What is expected
Go to the line below that has "[1:41.02-1:41.92]", print it and each line after it exactly, and stop after the line that has "[1:52.72-1:53.62]"; leave out pictures.

Stored data entries
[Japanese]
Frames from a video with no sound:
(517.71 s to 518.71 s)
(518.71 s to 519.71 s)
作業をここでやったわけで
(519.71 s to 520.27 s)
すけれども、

==

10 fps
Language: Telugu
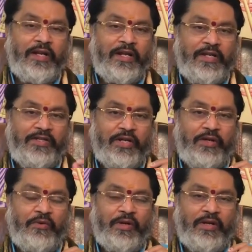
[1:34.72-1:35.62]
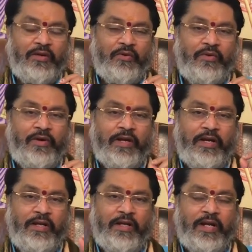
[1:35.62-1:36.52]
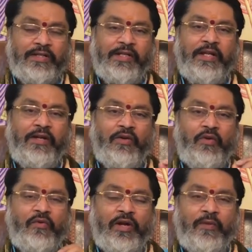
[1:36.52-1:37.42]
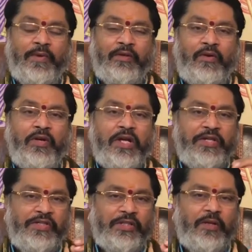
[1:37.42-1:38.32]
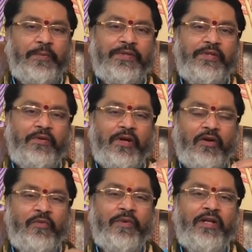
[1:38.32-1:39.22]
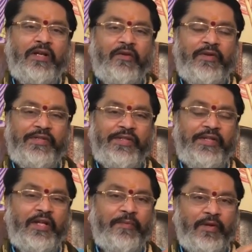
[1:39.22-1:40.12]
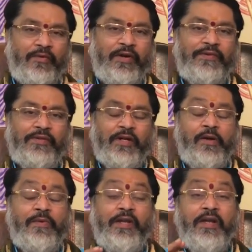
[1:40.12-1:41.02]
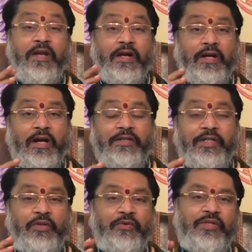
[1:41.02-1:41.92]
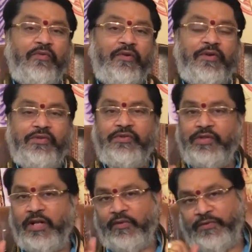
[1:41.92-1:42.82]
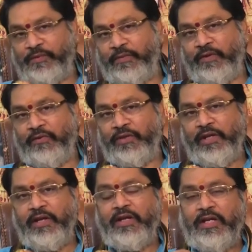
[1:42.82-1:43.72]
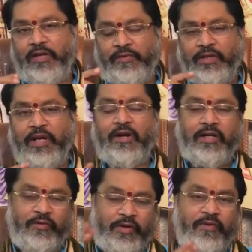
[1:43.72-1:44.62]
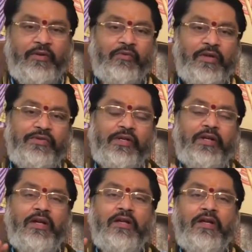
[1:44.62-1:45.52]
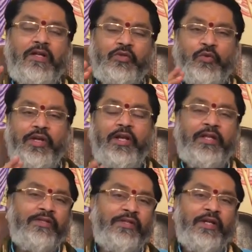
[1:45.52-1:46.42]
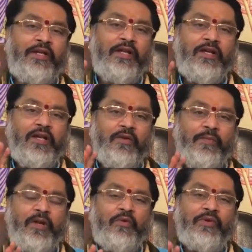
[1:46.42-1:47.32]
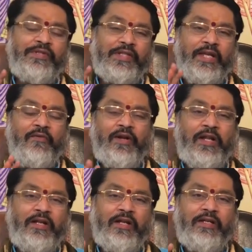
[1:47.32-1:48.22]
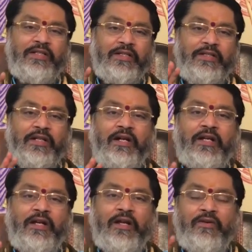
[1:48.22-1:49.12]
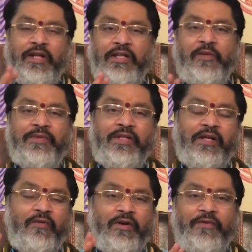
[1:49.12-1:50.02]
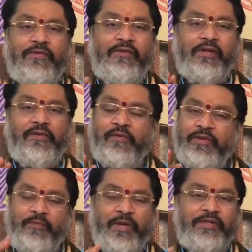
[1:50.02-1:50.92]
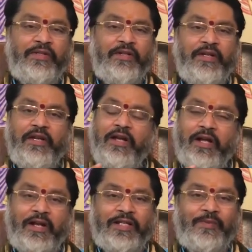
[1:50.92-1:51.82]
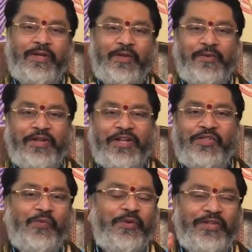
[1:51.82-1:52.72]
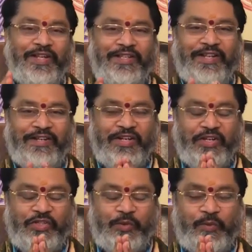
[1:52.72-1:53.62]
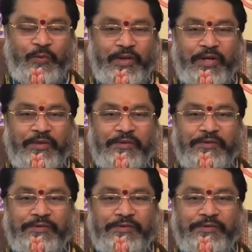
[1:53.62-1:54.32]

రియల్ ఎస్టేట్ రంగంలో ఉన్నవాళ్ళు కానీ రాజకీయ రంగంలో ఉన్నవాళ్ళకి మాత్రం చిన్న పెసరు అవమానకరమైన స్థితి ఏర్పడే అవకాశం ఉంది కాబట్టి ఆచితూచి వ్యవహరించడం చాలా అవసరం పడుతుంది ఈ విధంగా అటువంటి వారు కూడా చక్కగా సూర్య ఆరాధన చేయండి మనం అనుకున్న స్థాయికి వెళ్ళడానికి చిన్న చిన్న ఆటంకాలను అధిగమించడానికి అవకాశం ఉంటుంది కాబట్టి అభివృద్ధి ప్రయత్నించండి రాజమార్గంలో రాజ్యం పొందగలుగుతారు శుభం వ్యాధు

Exercise result
[1:41.02-1:41.92]
[1:41.92-1:42.82]
[1:42.82-1:43.72]
[1:43.72-1:44.62]
[1:44.62-1:45.52]
[1:45.52-1:46.42]
[1:46.42-1:47.32]
[1:47.32-1:48.22]
[1:48.22-1:49.12]
[1:49.12-1:50.02]
[1:50.02-1:50.92]
[1:50.92-1:51.82]
[1:51.82-1:52.72]
[1:52.72-1:53.62]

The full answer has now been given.